Where the two medications differ more clearly is their effect on the uterine lining. Clomiphene can thin the endometrium in 15% to 50% of patients because it blocks estrogen receptors throughout the body, including in the uterus. Letrozole works differently: it lowers estrogen production temporarily rather than blocking the receptors, so the lining generally recovers once the drug clears. In one large study, average endometrial thickness was 8.5 mm with letrozole and 8.0 mm with clomiphene. That difference is small but was statistically significant. Among cycles that actually resulted in live births, however, lining thickness between the two drugs was nearly identical.

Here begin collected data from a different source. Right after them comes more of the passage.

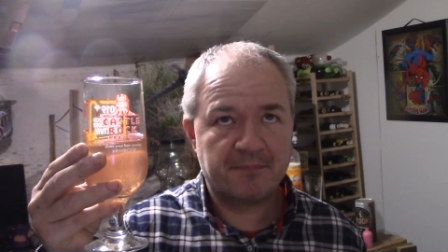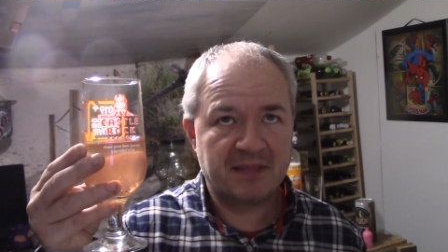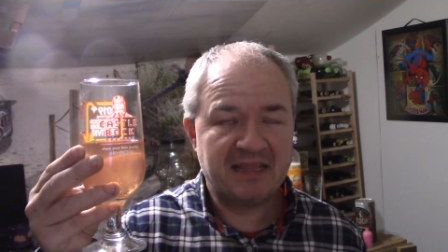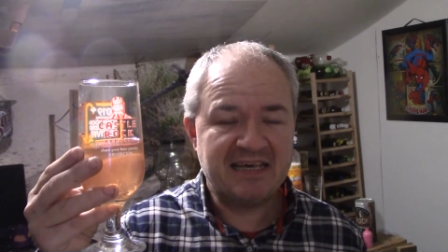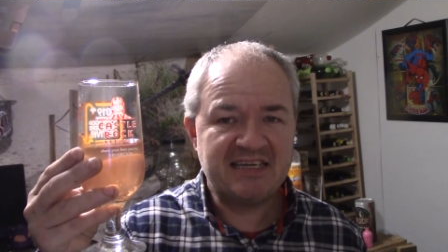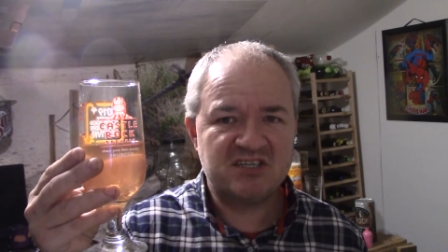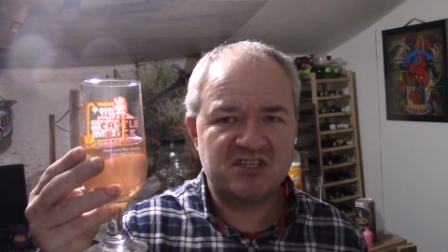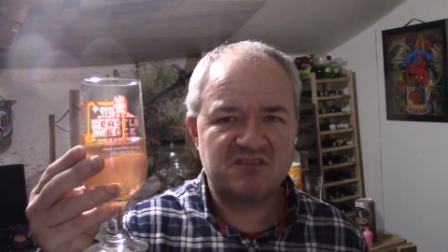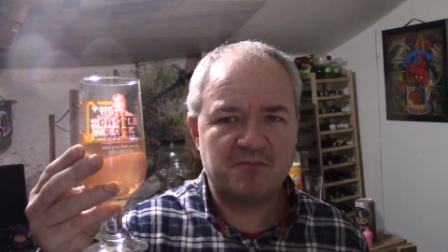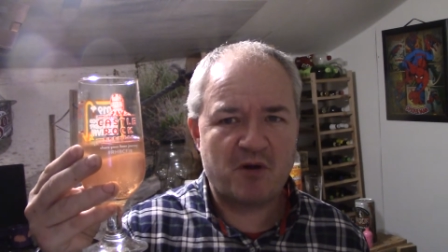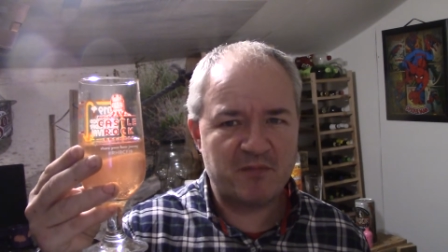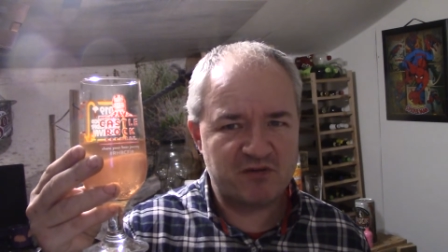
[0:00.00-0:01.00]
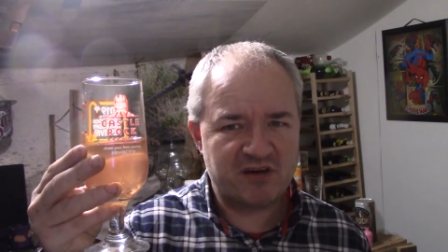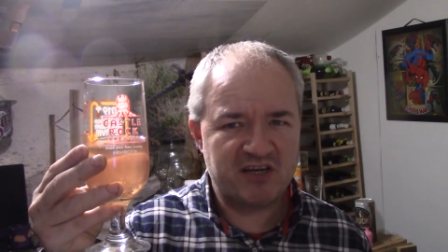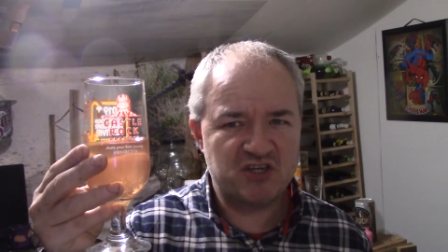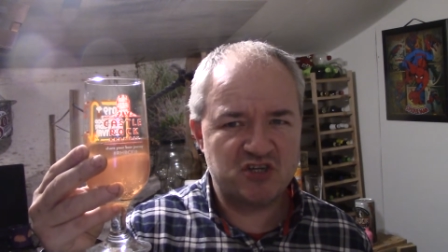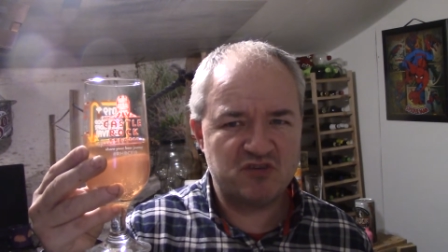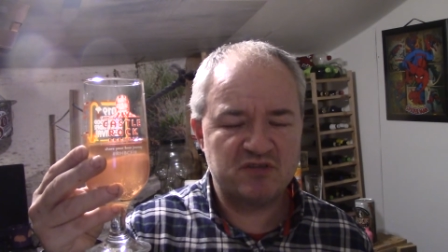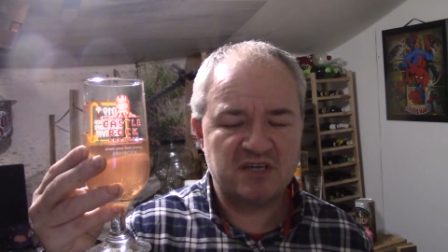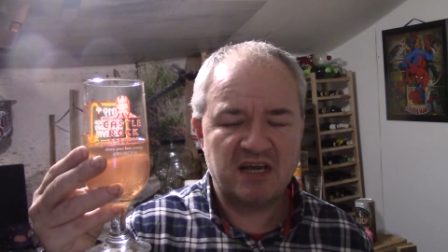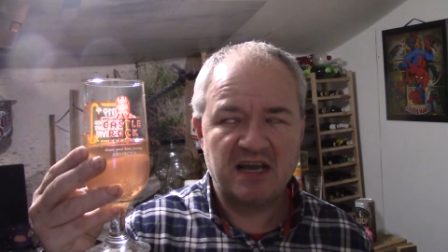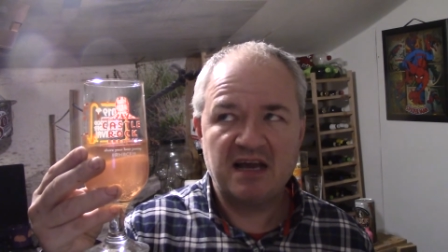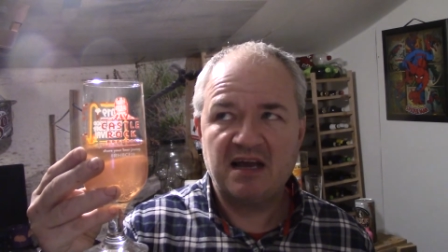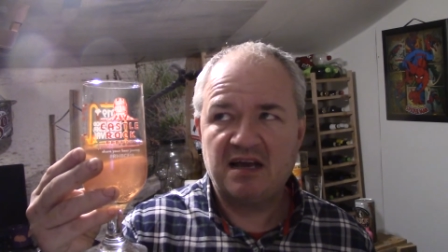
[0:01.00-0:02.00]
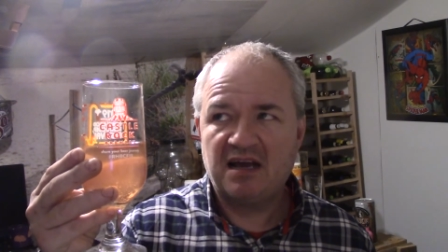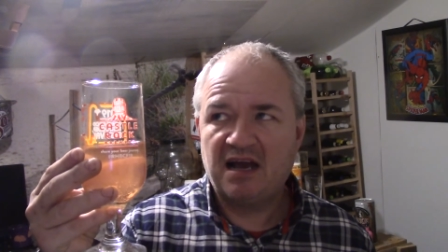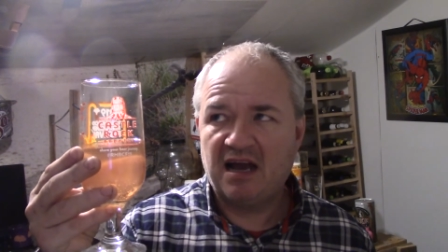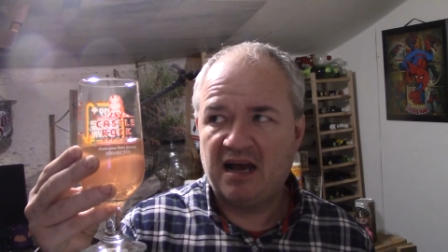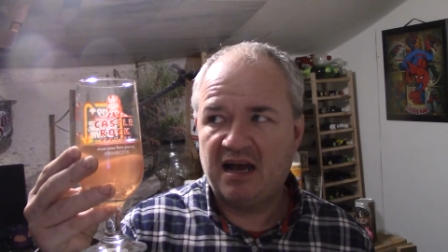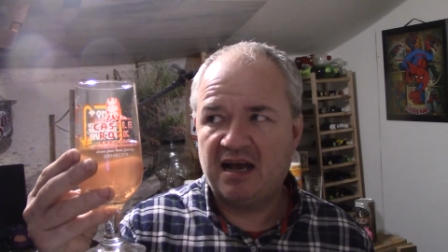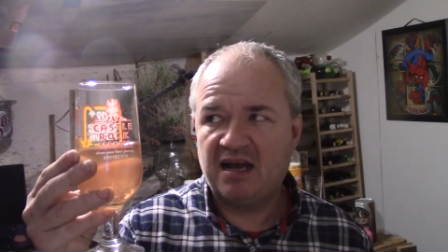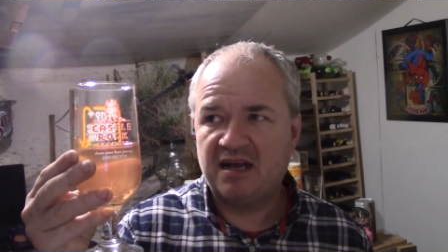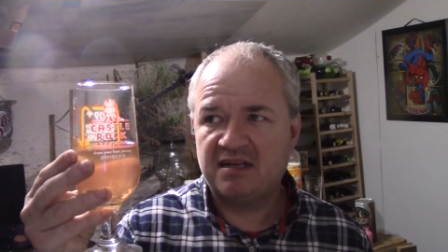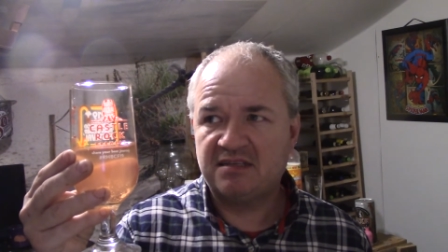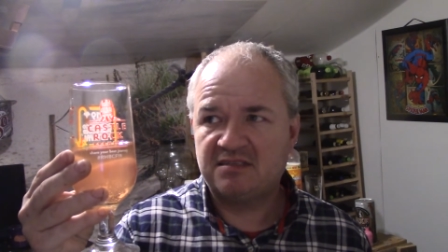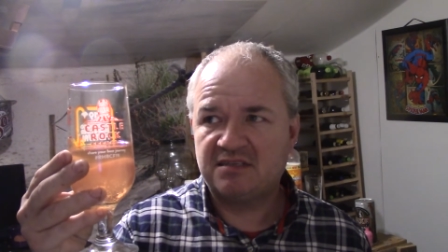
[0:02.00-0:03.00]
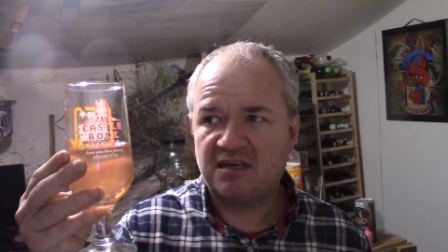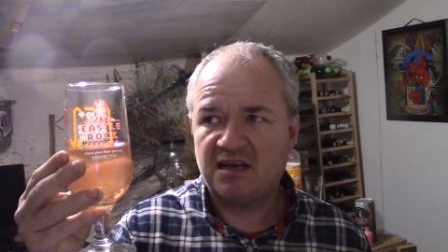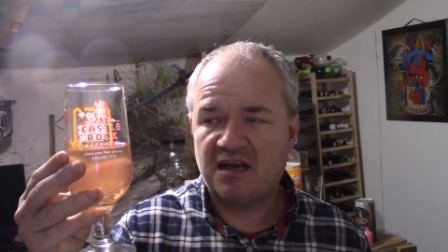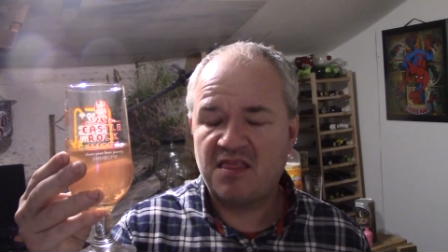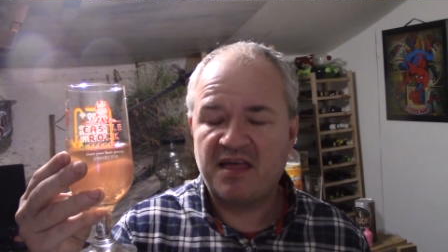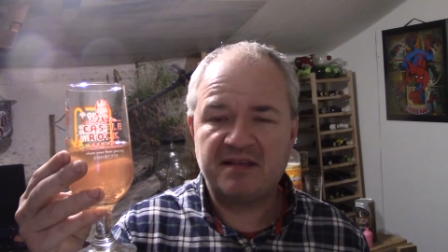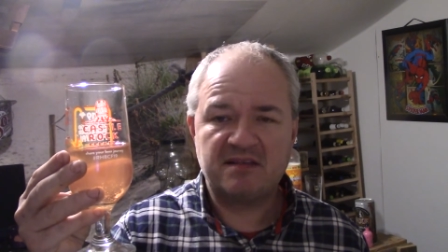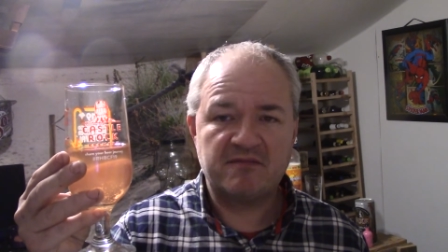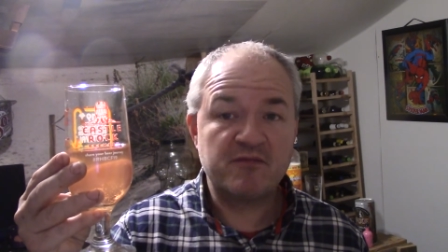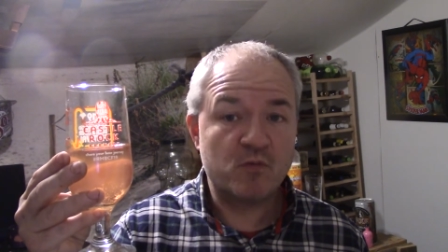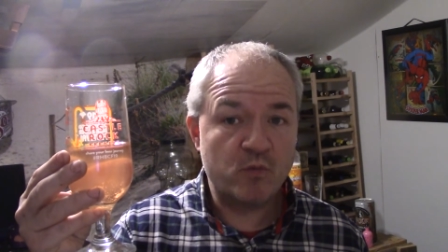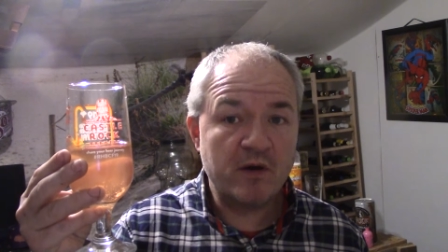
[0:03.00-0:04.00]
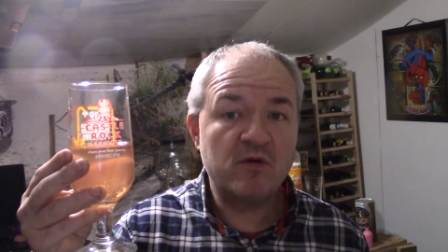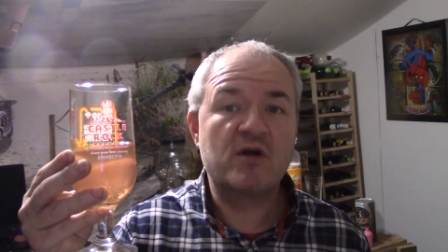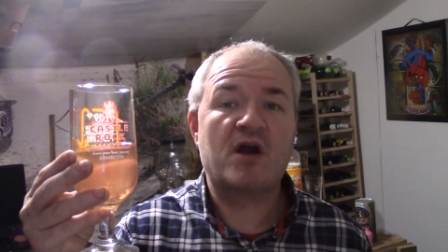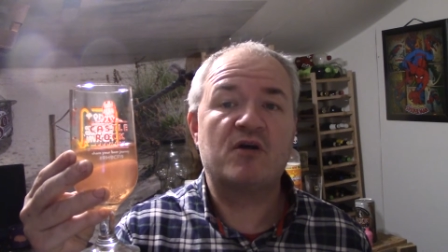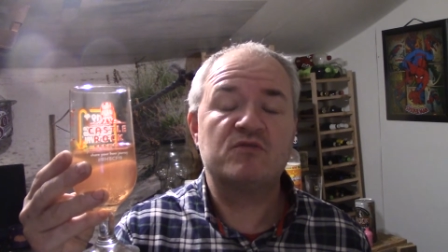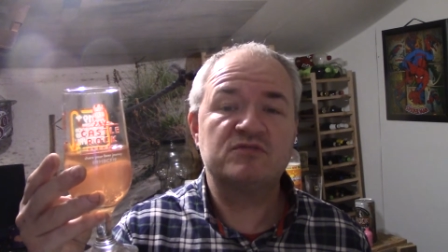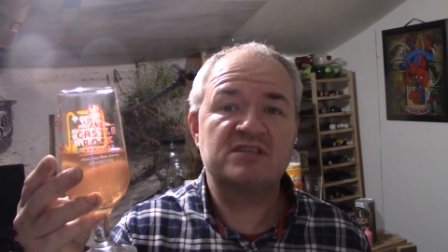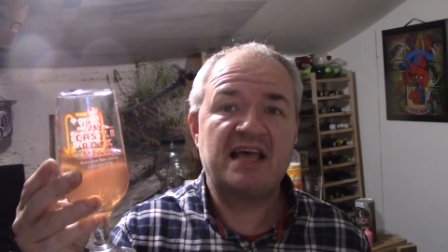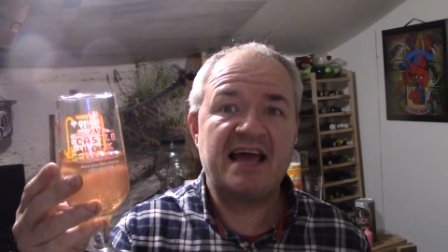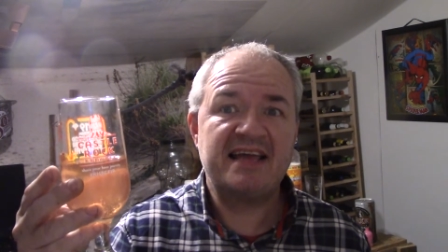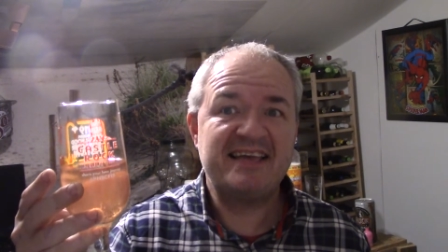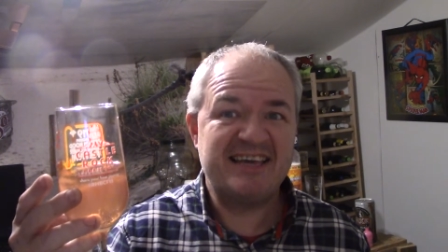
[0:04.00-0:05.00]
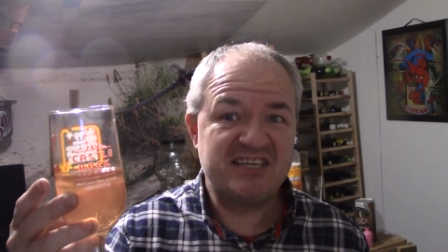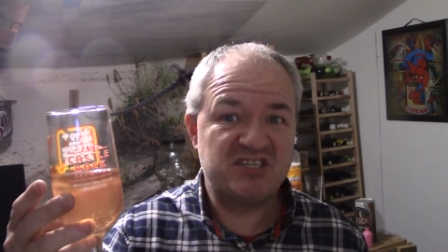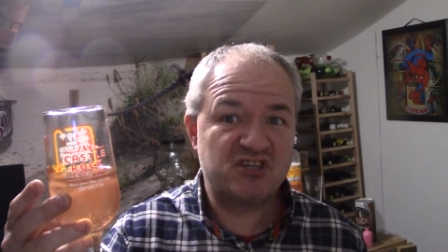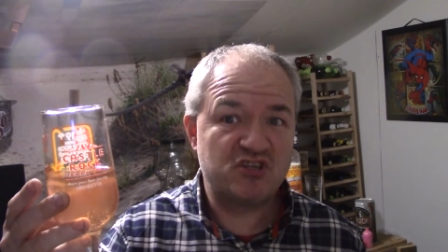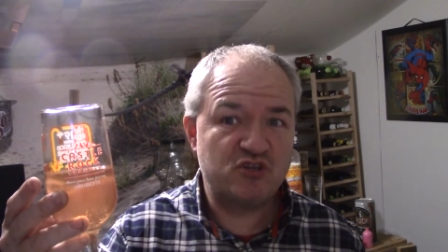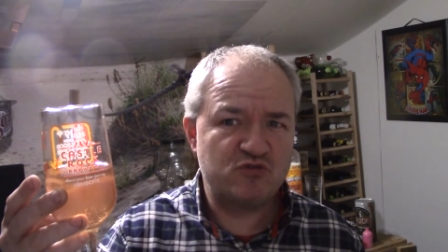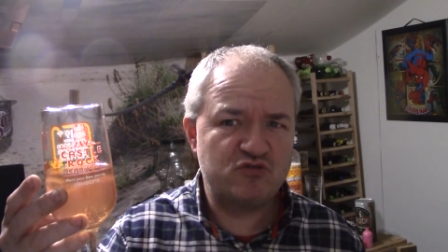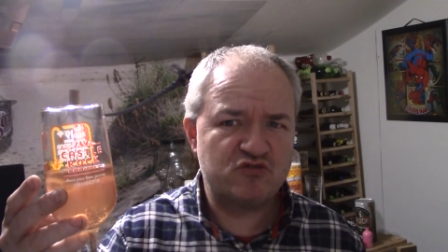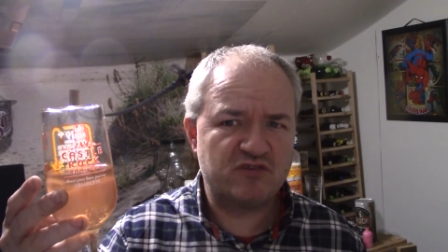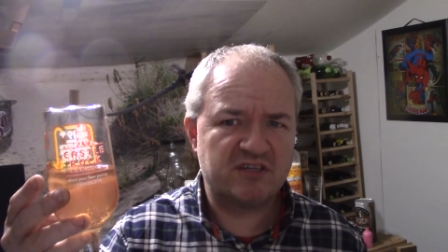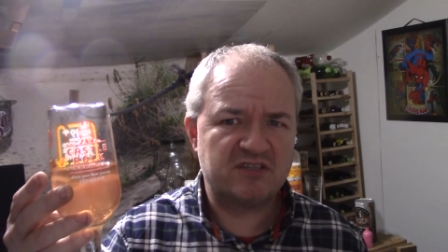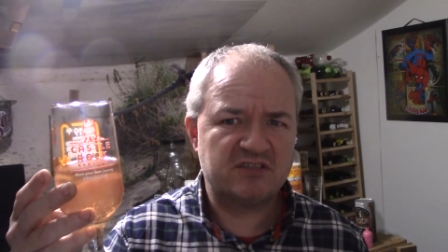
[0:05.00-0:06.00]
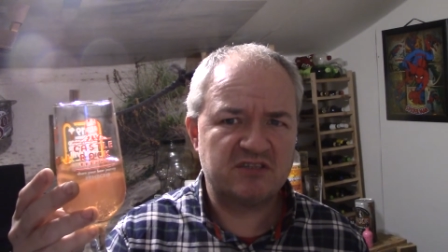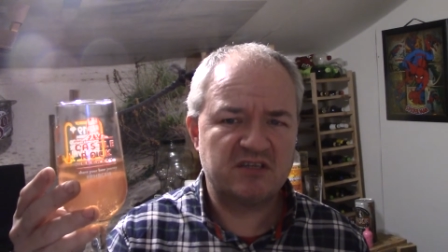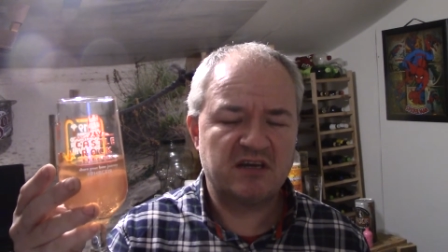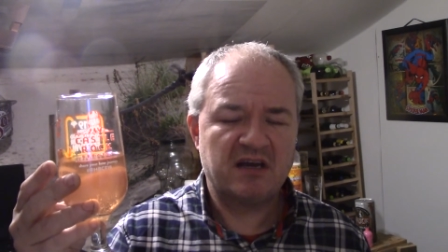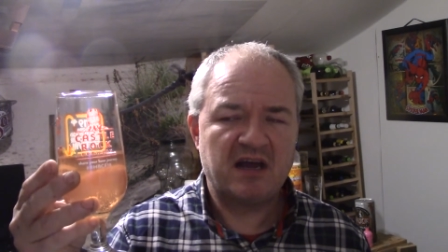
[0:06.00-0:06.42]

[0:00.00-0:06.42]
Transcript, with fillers: litres of pomegranate juice, and uh, then from Wilko's, their yeast and nutrient.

Success Rates With Letrozole
For context on what all this follicle growth is building toward, a large retrospective study of over 14,500 IUI cycles found that letrozole with IUI produced a live birth rate of 9.4% per cycle. That was significantly higher than natural-cycle IUI (6.2%) and comparable to clomiphene with IUI (8.9%) and injectable hormones with IUI (9.5%). These are per-cycle numbers, so cumulative rates over several cycles are considerably higher. Most clinics recommend trying three to six letrozole cycles before considering other approaches.